さらに短絡的な話をすると、YouTubeには「不幸系」というジャンルがあります。父子家庭の女子高生やブラック企業に勤めるOLなどの「少し不幸な人」がお弁当を作ったり日常をアップしたりするジャンルです。配偶者に浮気されたというジャンルは、ブログやTwitterでも「サレ夫」「サレ妻」などのワードでアクセス数が多いジャンルです。義理の実家の人にいじめられている、などの属性もアクセスを集めています。これは、「人がひどい目にあっているところを見たい」という本能的なインサイトに起因するものなのかもしれません。
エンタメは、「演者がひどい目にあっている」方がウケます。バラエティー番組でも、路線バスを乗り継ぐ旅や、辛いものを食べきれるかの挑戦など、人がつらい目にあっている番組は人気です。YouTubeも同じ原理で、「実家が太くて高学歴で、多くの国に留学した経験のある起業家の日常」よりも、「実家が貧しくてお金がないから段ボールの家を自作する」ような企画の方がウケます。成功した話よりも失敗した話の方が良く、騙された経験やうまくいかなかった経験の方が再生されます。低収入や低学歴や過酷な環境という一般的にはマイナスな性質が、YouTubeではプラスに転じるのです。
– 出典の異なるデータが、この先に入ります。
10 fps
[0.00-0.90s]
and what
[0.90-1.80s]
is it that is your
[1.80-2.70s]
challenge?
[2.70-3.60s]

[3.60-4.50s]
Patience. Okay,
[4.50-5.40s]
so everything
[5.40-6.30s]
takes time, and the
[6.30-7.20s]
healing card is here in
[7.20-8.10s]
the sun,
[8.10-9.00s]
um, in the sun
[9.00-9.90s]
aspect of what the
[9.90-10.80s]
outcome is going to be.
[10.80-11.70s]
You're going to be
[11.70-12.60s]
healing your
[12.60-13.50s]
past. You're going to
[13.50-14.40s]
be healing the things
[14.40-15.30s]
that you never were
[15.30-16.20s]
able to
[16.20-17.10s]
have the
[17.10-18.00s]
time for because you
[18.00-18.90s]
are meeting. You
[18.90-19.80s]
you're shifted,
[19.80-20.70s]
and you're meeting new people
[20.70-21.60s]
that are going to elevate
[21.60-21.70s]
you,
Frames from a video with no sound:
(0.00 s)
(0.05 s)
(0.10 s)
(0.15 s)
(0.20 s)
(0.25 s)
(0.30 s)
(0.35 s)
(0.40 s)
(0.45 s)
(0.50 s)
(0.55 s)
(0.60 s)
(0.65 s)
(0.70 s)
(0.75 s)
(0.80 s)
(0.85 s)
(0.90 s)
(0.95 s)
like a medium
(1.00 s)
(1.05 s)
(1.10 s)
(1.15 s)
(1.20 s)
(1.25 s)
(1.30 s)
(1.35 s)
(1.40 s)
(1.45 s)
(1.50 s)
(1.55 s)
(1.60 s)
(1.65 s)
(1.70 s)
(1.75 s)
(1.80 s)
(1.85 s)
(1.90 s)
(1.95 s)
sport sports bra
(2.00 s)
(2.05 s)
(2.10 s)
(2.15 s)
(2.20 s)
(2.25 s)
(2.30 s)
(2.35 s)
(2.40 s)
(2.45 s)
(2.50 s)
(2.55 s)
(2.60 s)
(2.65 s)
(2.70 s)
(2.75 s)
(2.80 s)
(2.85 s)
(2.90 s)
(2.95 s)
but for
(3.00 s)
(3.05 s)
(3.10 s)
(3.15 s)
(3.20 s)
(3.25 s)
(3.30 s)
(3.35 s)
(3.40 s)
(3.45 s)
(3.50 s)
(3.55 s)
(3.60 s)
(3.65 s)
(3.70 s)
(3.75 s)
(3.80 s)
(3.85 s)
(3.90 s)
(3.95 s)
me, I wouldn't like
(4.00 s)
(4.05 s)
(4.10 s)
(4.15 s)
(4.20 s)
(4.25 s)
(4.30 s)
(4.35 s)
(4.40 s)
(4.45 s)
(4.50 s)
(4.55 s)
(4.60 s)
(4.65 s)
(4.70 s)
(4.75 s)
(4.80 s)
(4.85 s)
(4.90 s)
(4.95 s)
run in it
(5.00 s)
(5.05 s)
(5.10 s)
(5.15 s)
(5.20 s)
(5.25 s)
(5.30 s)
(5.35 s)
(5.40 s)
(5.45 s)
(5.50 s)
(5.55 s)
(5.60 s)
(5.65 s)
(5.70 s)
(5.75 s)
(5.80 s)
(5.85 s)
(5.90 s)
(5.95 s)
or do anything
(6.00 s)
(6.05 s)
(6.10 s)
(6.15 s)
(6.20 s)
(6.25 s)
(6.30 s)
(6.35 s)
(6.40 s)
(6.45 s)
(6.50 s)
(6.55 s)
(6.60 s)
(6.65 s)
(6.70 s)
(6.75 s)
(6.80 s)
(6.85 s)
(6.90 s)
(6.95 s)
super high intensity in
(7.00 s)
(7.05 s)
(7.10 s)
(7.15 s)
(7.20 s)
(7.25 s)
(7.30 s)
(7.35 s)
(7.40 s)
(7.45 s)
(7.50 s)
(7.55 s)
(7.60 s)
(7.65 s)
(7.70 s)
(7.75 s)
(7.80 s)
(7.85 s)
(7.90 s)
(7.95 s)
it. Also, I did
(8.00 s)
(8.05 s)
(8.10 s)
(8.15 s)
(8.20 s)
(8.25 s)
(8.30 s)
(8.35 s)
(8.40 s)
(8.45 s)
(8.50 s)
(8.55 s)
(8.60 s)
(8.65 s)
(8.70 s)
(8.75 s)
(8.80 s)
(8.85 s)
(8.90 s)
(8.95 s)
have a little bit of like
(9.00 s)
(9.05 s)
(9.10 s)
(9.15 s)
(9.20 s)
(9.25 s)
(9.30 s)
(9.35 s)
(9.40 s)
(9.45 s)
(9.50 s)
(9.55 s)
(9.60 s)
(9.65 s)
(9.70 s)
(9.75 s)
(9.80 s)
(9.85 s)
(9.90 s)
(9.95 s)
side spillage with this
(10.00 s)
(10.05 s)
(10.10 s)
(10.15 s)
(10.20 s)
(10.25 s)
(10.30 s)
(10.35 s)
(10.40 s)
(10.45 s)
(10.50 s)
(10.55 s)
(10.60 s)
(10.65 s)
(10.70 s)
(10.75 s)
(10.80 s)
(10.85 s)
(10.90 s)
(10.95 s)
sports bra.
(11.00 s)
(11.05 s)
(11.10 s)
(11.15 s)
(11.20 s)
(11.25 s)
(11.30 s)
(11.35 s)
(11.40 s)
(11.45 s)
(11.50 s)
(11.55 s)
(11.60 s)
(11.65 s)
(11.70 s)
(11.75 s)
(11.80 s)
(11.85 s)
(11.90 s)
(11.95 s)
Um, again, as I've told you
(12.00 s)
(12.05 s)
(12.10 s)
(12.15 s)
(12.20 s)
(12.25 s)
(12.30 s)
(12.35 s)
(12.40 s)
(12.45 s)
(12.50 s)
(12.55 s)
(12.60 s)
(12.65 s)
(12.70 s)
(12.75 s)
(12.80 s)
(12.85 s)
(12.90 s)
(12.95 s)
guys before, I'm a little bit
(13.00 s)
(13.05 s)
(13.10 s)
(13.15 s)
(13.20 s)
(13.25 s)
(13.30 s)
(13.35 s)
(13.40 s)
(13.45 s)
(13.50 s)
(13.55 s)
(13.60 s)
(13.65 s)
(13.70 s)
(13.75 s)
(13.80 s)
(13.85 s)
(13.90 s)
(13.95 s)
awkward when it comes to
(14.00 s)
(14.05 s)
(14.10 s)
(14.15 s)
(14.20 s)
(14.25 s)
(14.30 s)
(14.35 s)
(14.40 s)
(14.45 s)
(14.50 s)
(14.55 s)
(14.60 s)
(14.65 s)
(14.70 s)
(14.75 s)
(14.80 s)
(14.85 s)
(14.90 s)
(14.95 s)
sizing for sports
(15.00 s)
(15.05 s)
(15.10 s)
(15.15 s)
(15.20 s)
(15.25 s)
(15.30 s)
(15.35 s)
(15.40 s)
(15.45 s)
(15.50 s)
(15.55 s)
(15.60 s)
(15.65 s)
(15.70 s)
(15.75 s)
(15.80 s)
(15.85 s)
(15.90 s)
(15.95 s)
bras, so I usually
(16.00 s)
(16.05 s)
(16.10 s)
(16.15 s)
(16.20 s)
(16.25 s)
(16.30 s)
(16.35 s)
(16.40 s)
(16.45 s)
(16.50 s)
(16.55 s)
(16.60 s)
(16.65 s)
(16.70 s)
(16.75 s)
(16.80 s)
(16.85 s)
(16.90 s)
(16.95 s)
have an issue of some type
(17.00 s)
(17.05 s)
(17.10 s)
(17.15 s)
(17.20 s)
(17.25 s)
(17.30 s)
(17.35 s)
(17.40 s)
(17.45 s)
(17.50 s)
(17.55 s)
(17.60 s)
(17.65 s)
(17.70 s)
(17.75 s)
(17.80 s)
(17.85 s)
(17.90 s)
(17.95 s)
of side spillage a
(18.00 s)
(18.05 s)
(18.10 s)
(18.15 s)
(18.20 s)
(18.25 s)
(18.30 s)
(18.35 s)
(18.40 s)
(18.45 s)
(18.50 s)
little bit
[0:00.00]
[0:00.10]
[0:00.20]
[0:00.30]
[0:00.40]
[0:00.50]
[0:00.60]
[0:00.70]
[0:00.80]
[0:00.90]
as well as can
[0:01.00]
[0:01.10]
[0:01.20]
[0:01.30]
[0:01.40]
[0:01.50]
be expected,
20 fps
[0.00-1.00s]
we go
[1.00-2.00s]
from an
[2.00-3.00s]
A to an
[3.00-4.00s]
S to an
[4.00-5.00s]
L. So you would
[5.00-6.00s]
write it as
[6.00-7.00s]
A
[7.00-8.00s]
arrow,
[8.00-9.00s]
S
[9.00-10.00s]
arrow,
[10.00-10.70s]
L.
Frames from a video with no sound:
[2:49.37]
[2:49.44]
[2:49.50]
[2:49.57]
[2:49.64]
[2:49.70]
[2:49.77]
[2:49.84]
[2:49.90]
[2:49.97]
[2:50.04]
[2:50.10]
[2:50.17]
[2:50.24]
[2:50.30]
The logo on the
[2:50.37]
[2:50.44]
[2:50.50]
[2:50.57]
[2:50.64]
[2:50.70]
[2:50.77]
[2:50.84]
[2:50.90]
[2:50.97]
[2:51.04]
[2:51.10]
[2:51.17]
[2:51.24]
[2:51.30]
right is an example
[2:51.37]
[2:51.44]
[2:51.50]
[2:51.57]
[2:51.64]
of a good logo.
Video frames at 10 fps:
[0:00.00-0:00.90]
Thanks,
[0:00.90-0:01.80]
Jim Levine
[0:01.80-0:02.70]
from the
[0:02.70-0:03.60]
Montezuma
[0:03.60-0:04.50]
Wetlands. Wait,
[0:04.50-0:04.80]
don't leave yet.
以上のことを鑑みると、YouTuberになるのに必要な経験は、お金で買える類のものではないと言えます。「履歴書に映える経験」はお金で買えるものもありますが、「YouTubeで映える経験」はお金では買えない(お金を払っても買いたくない)類のものと言えます。人生で起こる経験は、いつどのように役に立つのかはわかりません。あまりにも不幸な経験を持っているのなら、それをブログやYouTubeやTwitterで発信して「ネタ化」すると、多くの人を惹きつけたり元気づける可能性もあります。経験は、人それぞれですが、インフルエンサーの意見としては、本当に必要なのは、経験自体よりも経験を生かす能力だと考えます。